I dont have these at all, so cant really help

I just fresh installed this file
https://downloads.openwrt.org/releases/22.03.0/targets/ath79/mikrotik/openwrt-22.03.0-ath79-mikrotik-mikrotik_routerboard-wapr-2nd-squashfs-sysupgrade.bin
without saving settings so its a brand new install

PS C:\Users\c> ssh root@192.168.1.1
The authenticity of host '192.168.1.1 (192.168.1.1)' can't be established.
ED25519 key fingerprint is SHA256:2Yyb+/lSnLKT+S7lwyHn0RqQmswoPgm58zpIhvYuREY.
Are you sure you want to continue connecting (yes/no/[fingerprint])? yes
Warning: Permanently added '192.168.1.1' (ED25519) to the list of known hosts.


BusyBox v1.35.0 (2022-09-03 02:55:34 UTC) built-in shell (ash)

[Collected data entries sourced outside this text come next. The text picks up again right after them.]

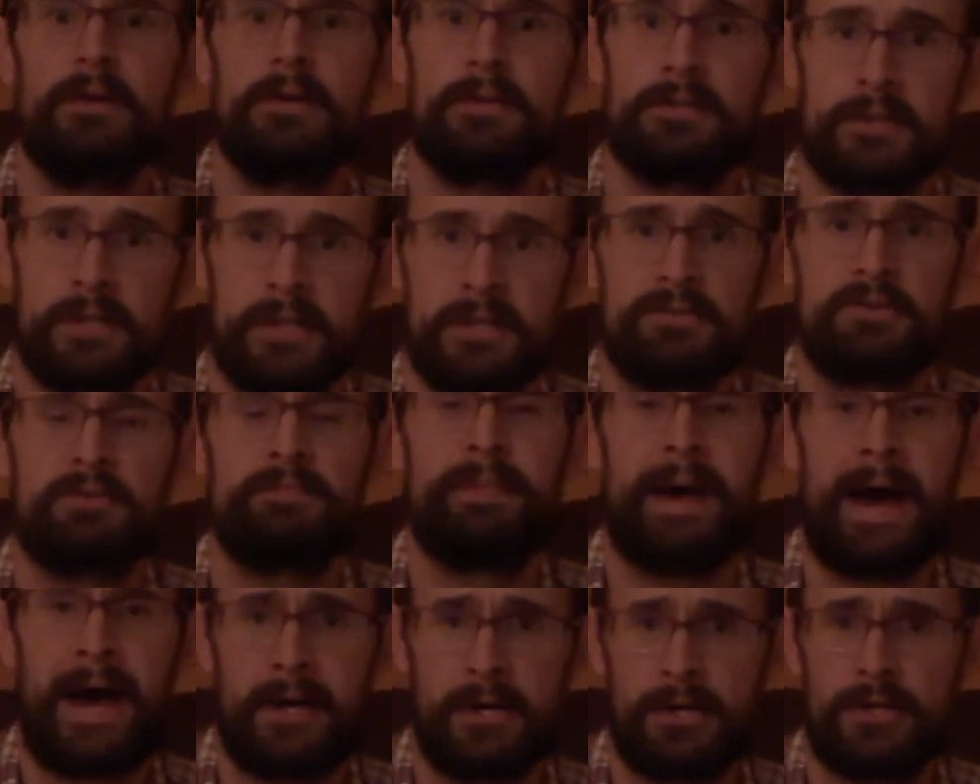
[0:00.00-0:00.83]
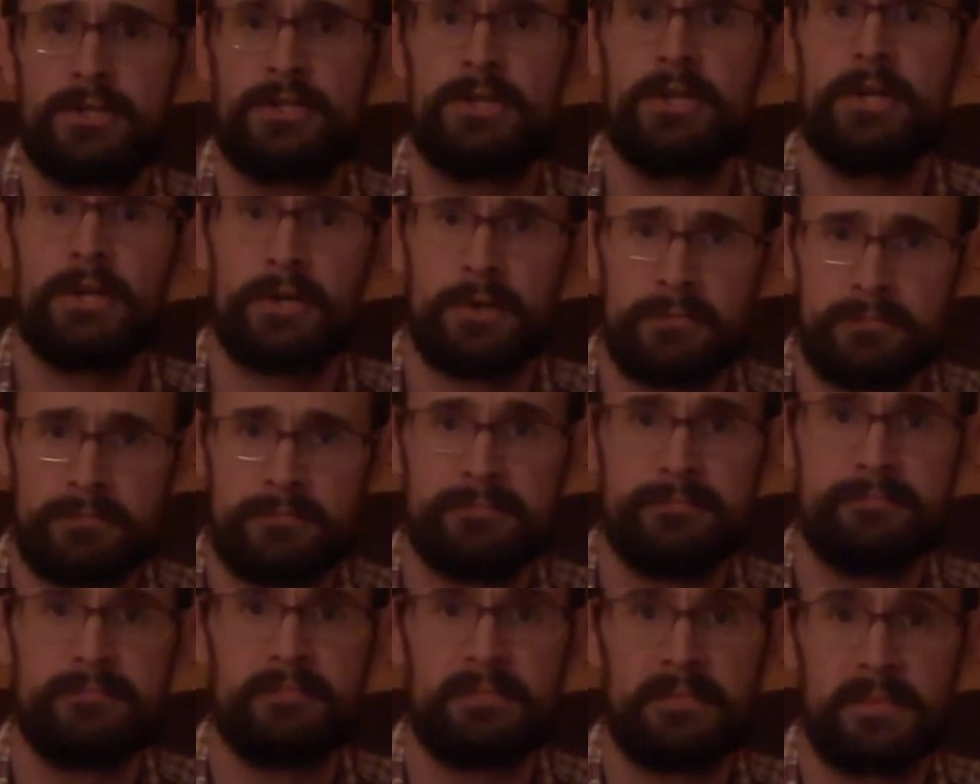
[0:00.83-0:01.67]
So this is pattern 2.
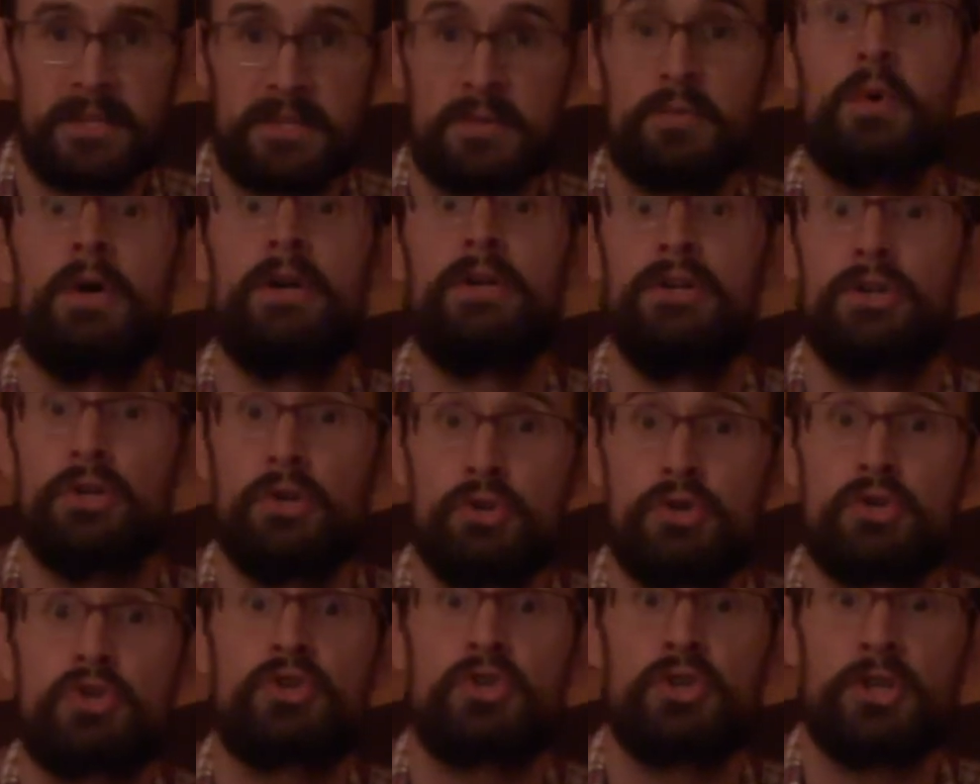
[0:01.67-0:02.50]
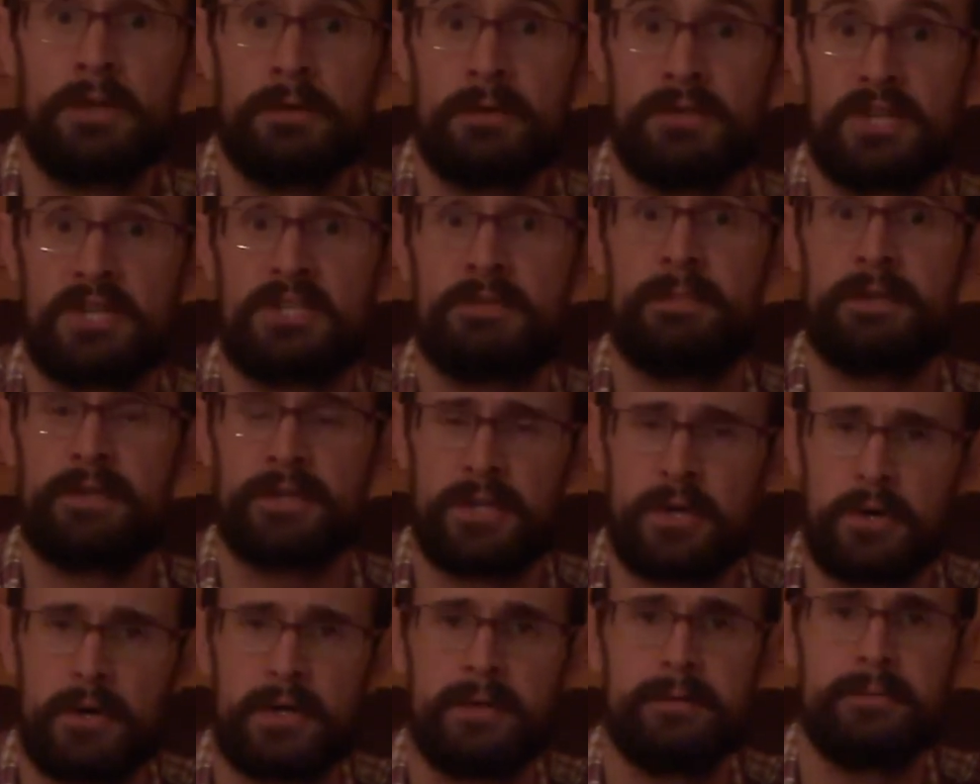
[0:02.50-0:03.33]
This is what you should have just been
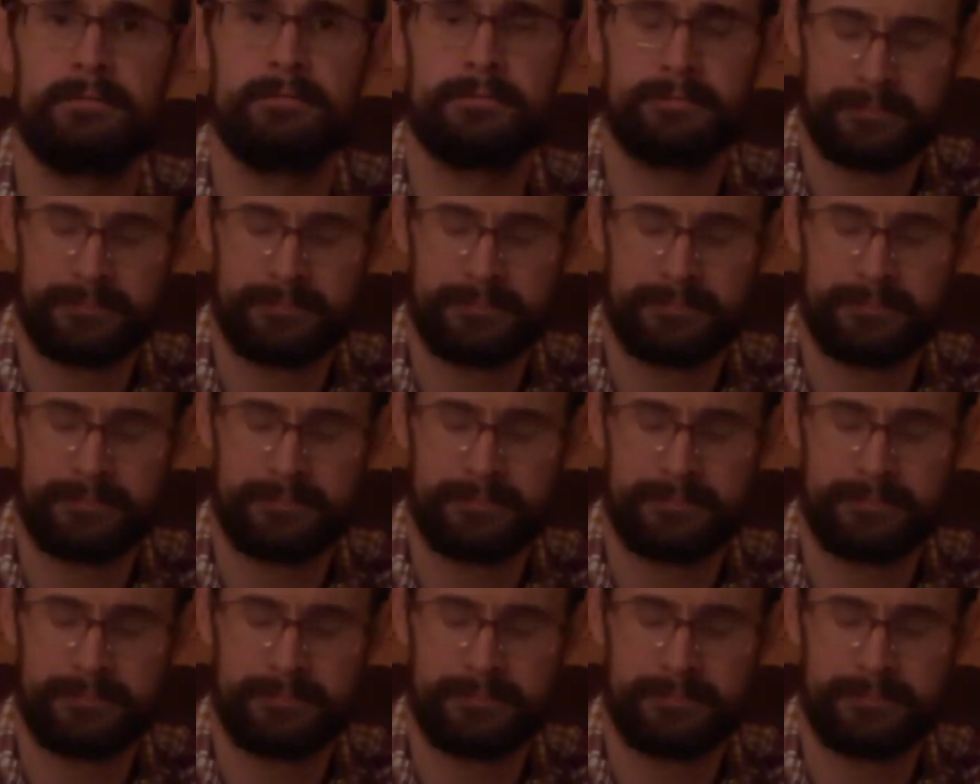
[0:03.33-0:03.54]
doing.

  _______                     ________        __
 |       |.-----.-----.-----.|  |  |  |.----.|  |_
 |   -   ||  _  |  -__|     ||  |  |  ||   _||   _|
 |_______||   __|_____|__|__||________||__|  |____|
          |__| W I R E L E S S   F R E E D O M
 -----------------------------------------------------
 OpenWrt 22.03.0, r19685-512e76967f
 -----------------------------------------------------
=== WARNING! =====================================
There is no root password defined on this device!
Use the "passwd" command to set up a new password
in order to prevent unauthorized SSH logins.
--------------------------------------------------
root@OpenWrt:~# lsusb
-ash: lsusb: not found
root@OpenWrt:~#

lsusb is not installed by default in the wap r image

ok so I went to wireless settings and added a wifi client to my wifi in the wan zone
went to the software page updated lists
typed lsusb into the filter and it says no results

usbutils.

opkg update 
opkg install usbutils

after that finished

root@OpenWrt:~# lsusb
Bus 001 Device 001: ID 1d6b:0002 Linux 5.10.138 ehci_hcd EHCI Host Controller
root@OpenWrt:~#

It's not detecting the card.

I'd look into taping the USB 3 pins. I found this link with a similar discussion around the card you have: https://forum.turris.cz/t/support-for-quectel-ep06-lte-a/8632/22

Or poweroff minipcie slot for a while via gpio. Look info /sys/class/gpio for proper gpio.It helps me.